Interestingly, I mentioned about the poor outcomes in patients who fail venetoclax-based regimens in models that are rendered resistant to venetoclax, the bottom right panel. You can see by combining CDK9, our CDK9 inhibitor with venetoclax, we can restore sensitivity to venetoclax. So we've taken PRT2527 to solid tumors first, and that allowed us to. Because there is some rationale, that allowed us to gain some important insights into how this molecule behaves. We were pleased to see its favorable tolerability and manageable neutropenia properties, and an absence of, most importantly, significant GI tox or hepatotoxicity that was seen with other CDK9 inhibitors, and a dose-dependent downregulation of CDK9-dependent genes, the ones that we're interested in, MYC and MCL1.

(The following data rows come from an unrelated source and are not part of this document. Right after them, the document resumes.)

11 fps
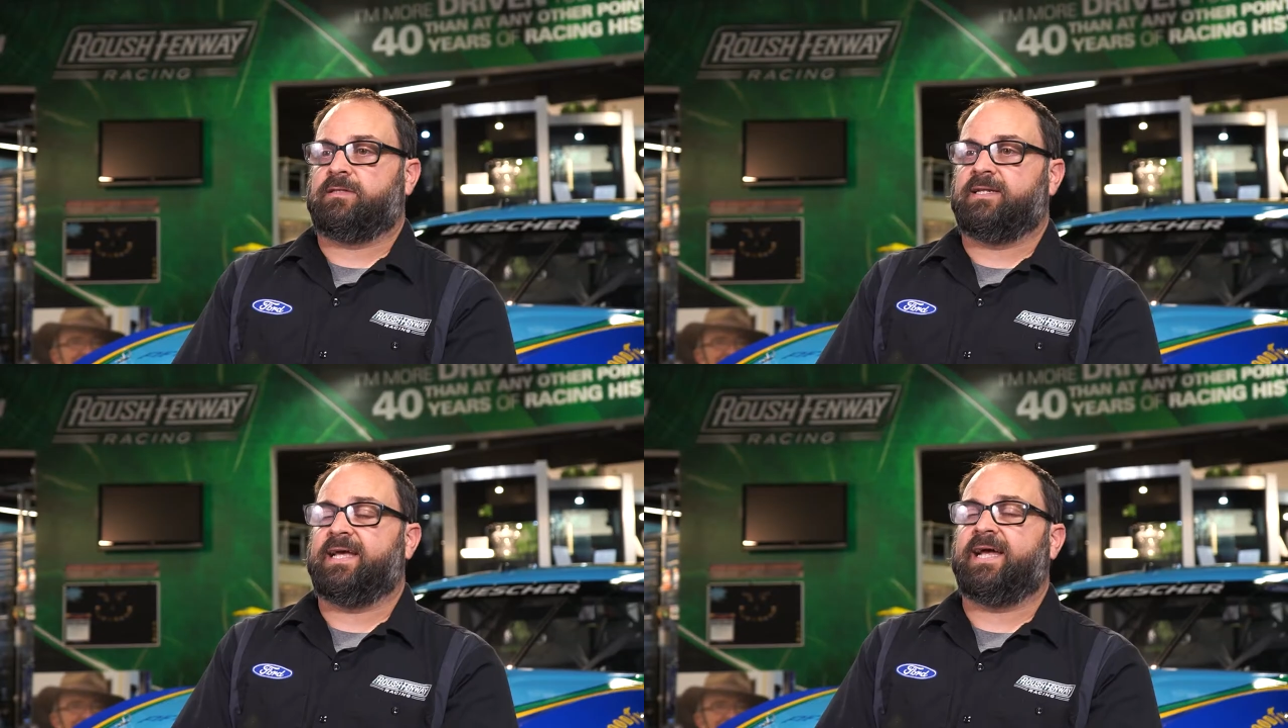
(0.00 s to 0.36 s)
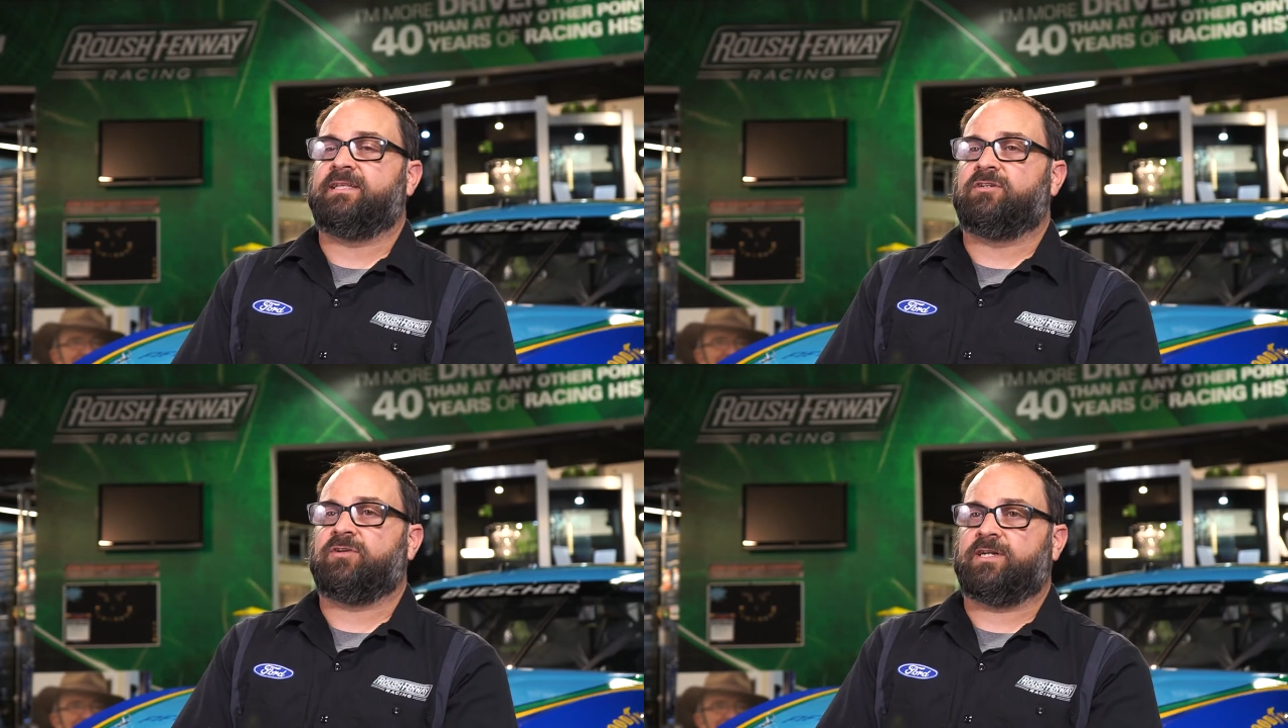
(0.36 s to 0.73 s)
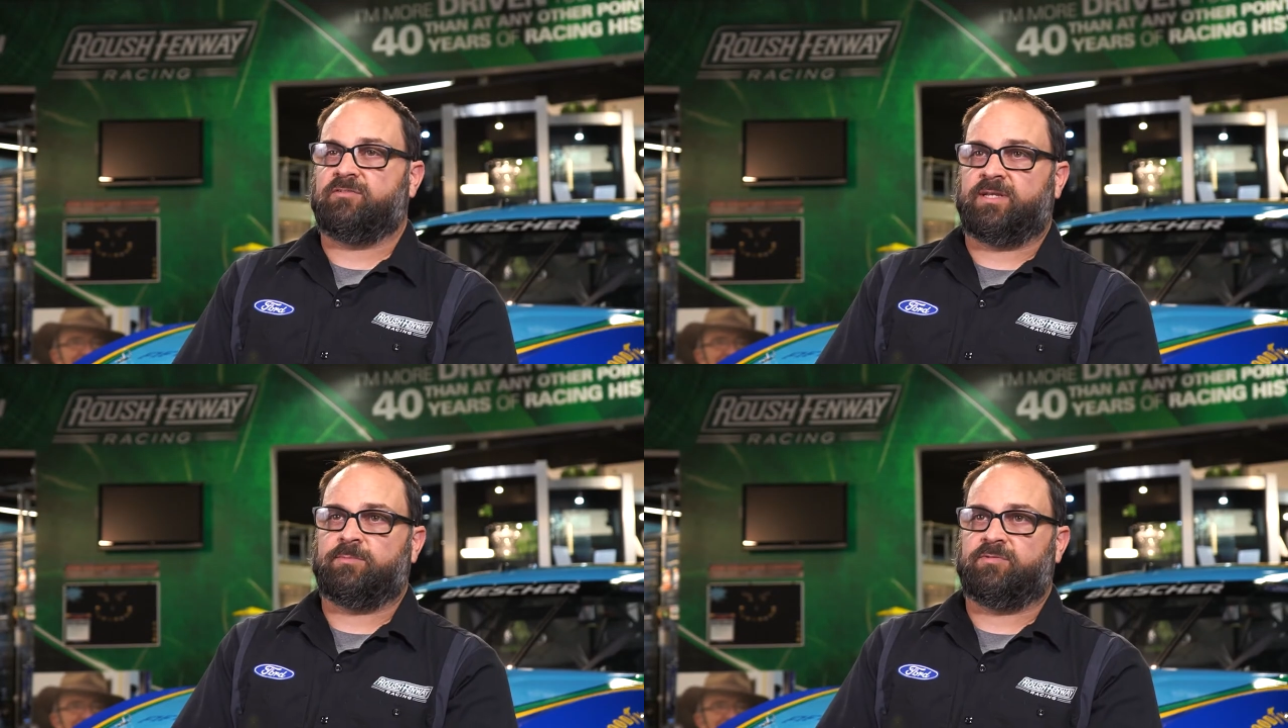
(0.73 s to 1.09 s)
Did that, did
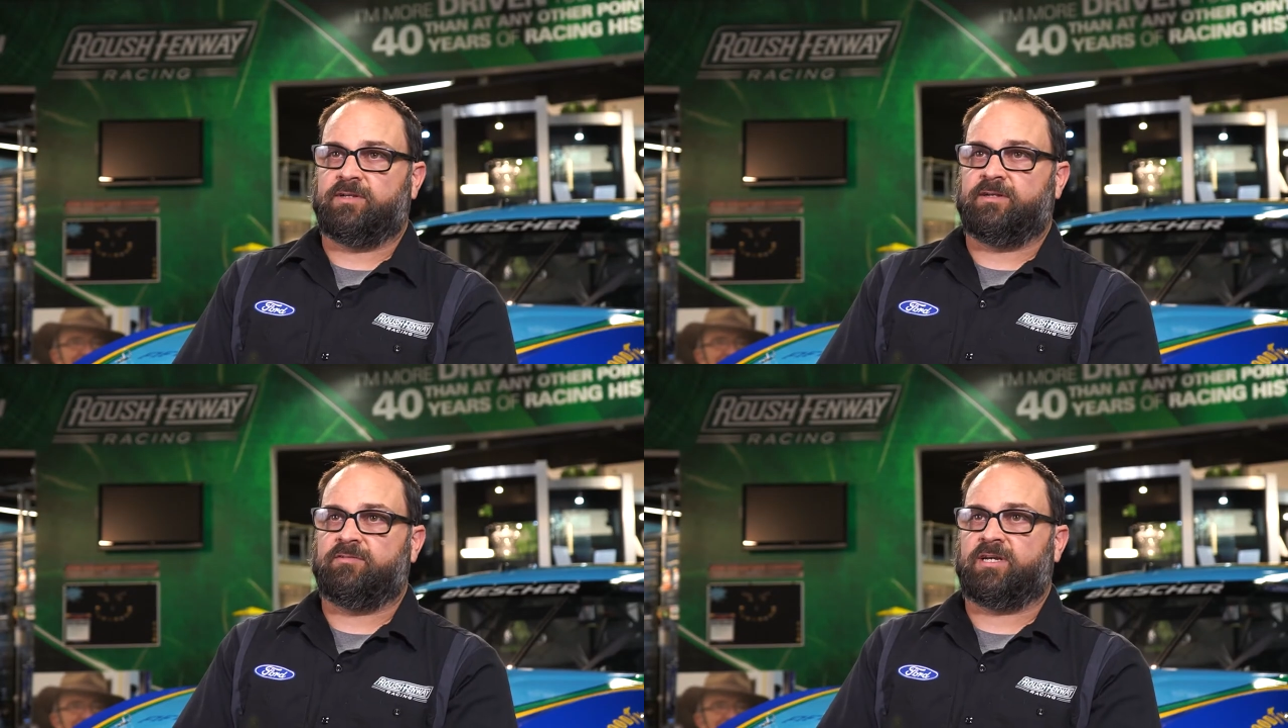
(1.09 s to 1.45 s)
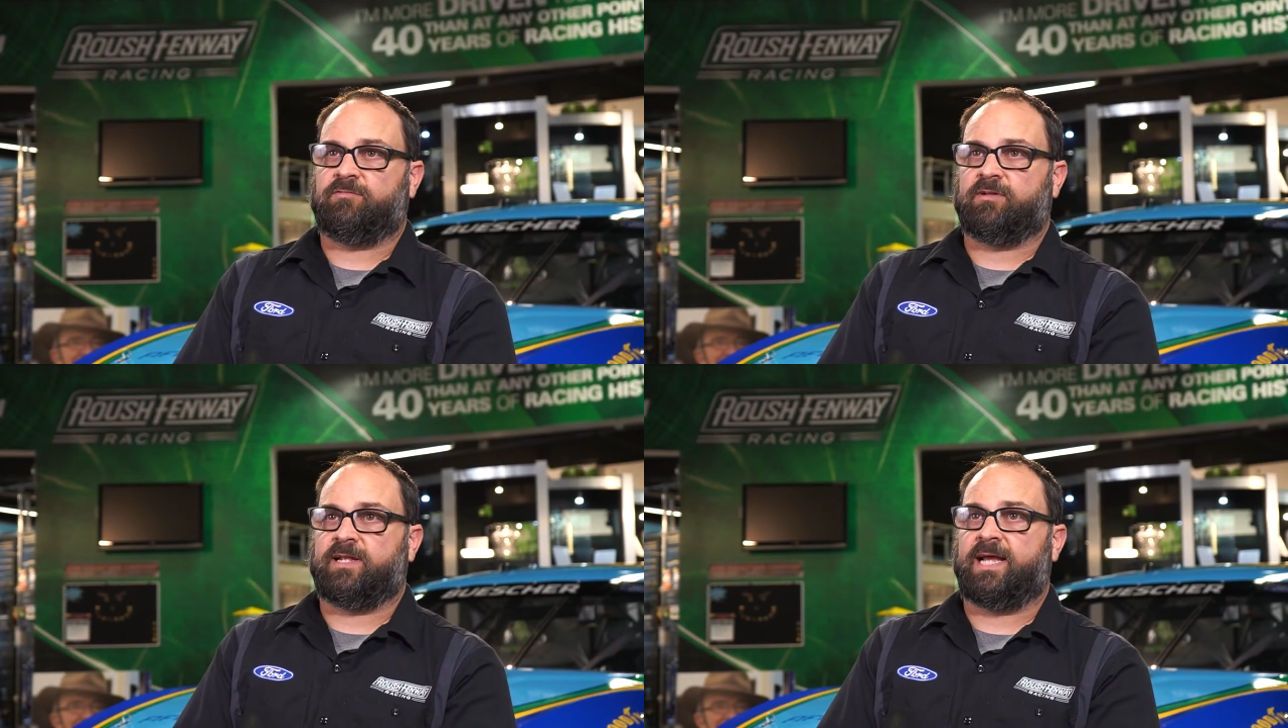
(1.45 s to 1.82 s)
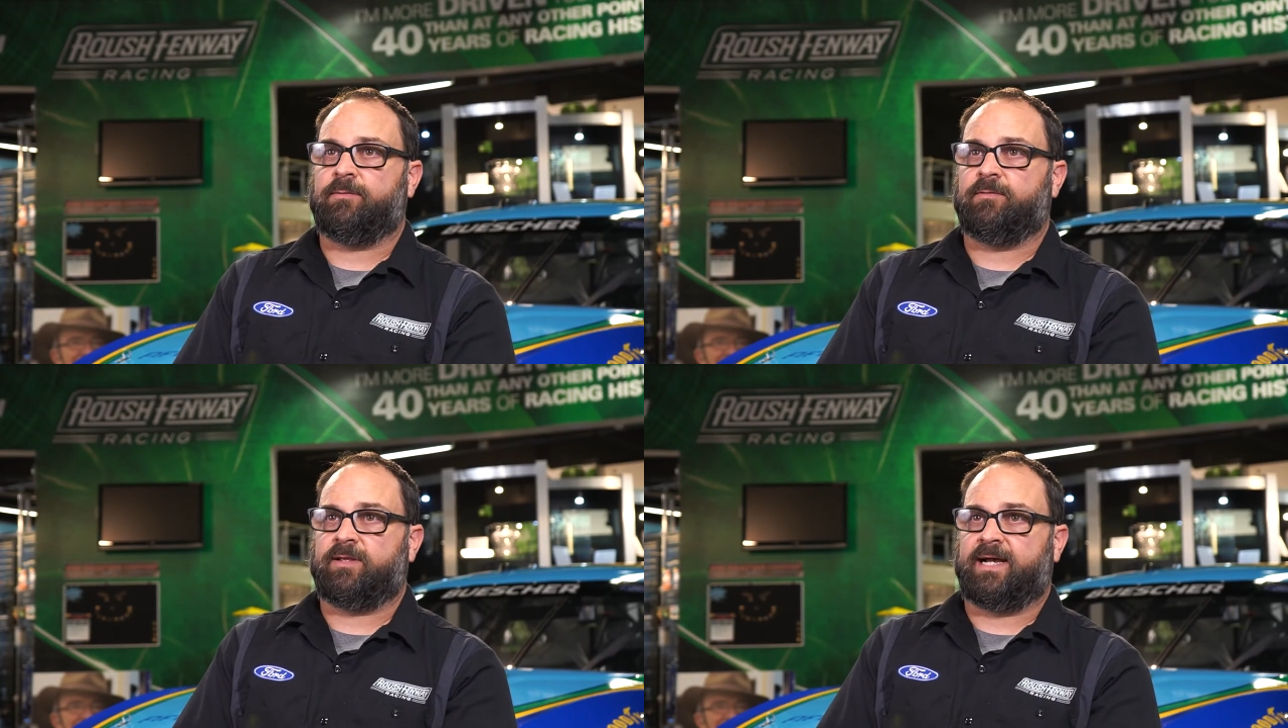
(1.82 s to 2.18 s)
Trans Am series after
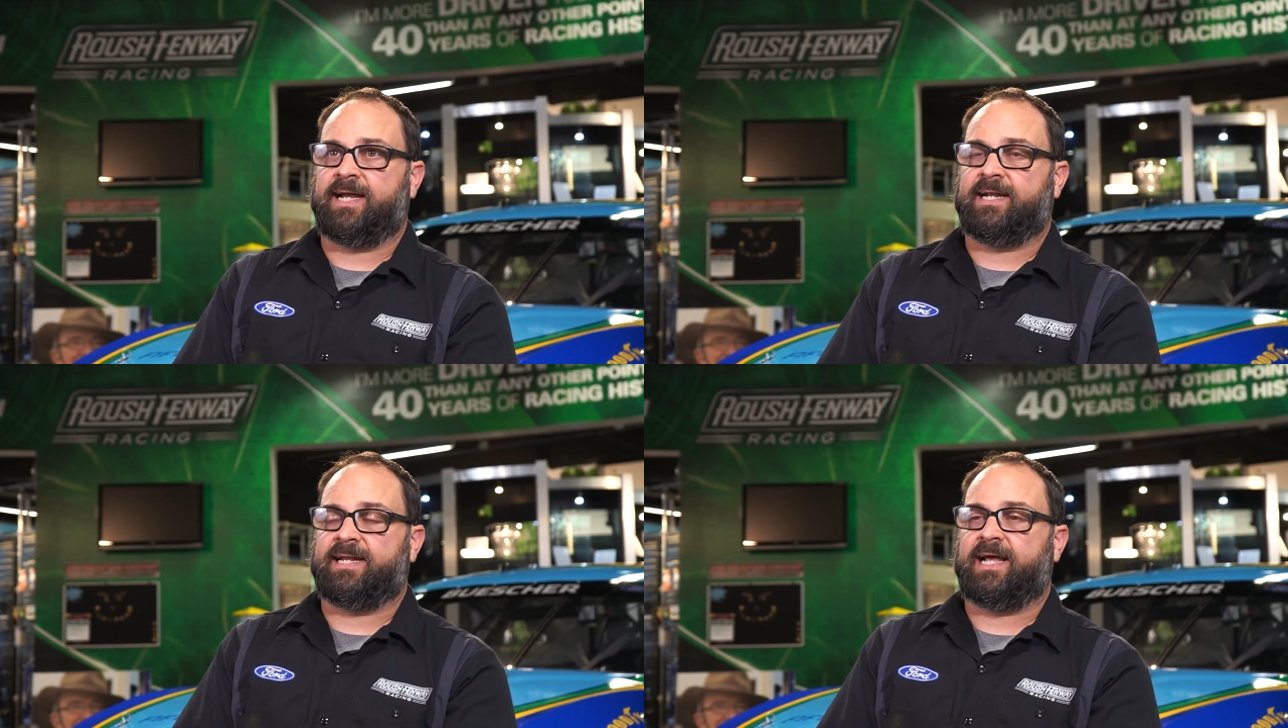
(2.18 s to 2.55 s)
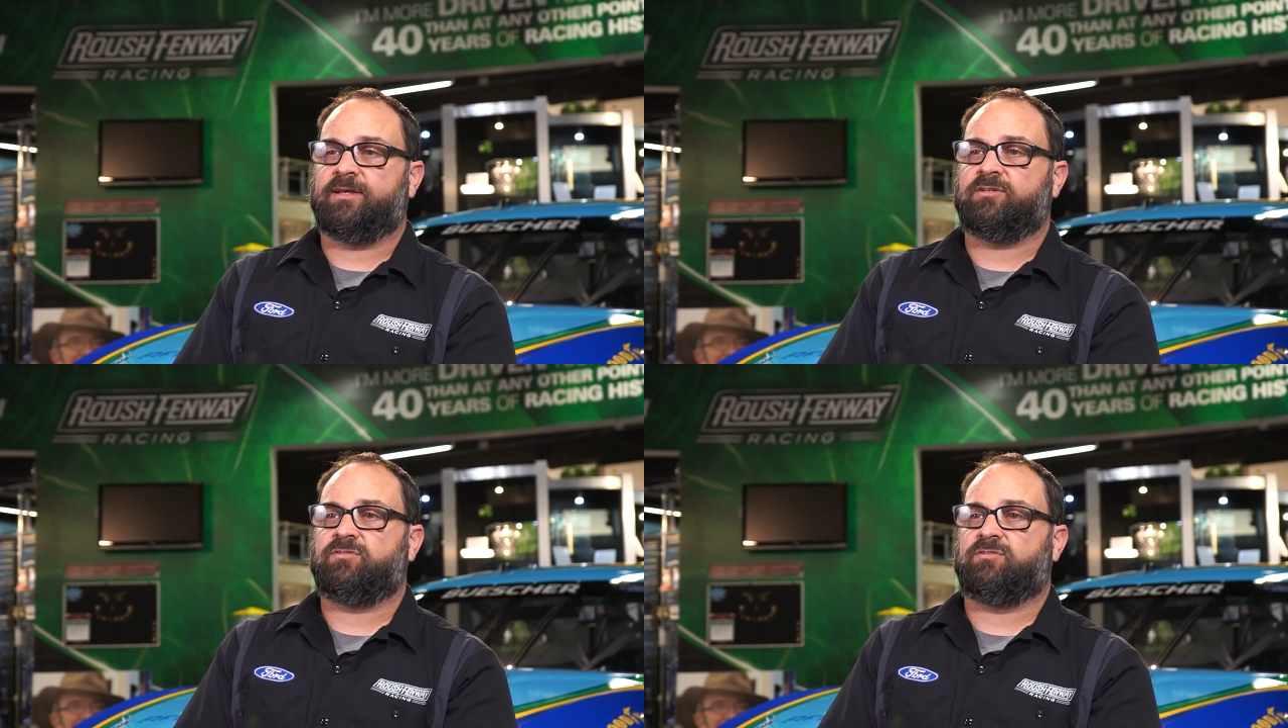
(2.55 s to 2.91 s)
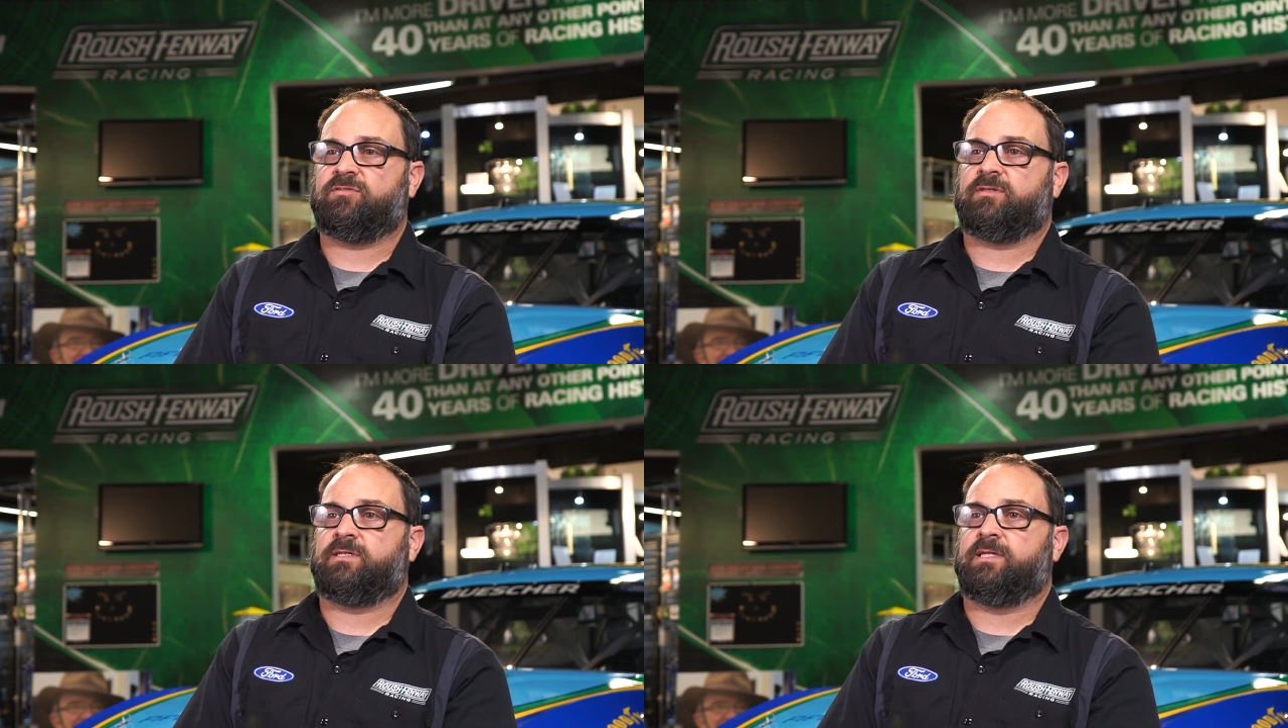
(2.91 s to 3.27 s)
that with a guy in Dallas.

And for solid tumors, we've selected 12 milligrams per meter square once weekly as the regimen. And this study allowed us to actually advance at a higher dose than you would normally start with in heme malignancies, which we started last year. So this is the overall design of 2527 in heme malignancies. Again, patient population is pretty diverse. B and T cell malignancies. We recently added an AML cohort as well, based on some emerging data with CDK9 and AMLs. And we are in monotherapy dose escalation in B and T cells. As I said, we recently started AML trial, but we're also evaluating it in combination with zanubrutinib, and that study is enrolling patients as well.
And the goal, again, of this particular program, is to establish initial POC, either as a monotherapy or as a combination, and see which tumor types are most sensitive to this mechanism. And later this year, we expect to present the data on initial safety and tolerability in heme malignancies, both as monotherapy, I think mostly as monotherapy this year, and maybe initial data with the zanubrutinib combination. A s you look at Prelude as a potential investment opportunity and ask, "Why invest in Prelude, and why invest now?" I'll give you three reasons. One, our mission of really developing compelling, potentially transformative precision oncology medicine. And with a pipeline of first-in-class and potentially best-in-class molecules, positions us very well in this space.
Number two, we have the leadership team with a proven track record and success in not only discovering novel molecules, but bringing them through global phase III registrational studies and really deliver to the patient. And third, we have a cadence of multiple data catalysts starting second half of this year and into next several years as we evolve to build a fully integrated precision oncology company. Thank you.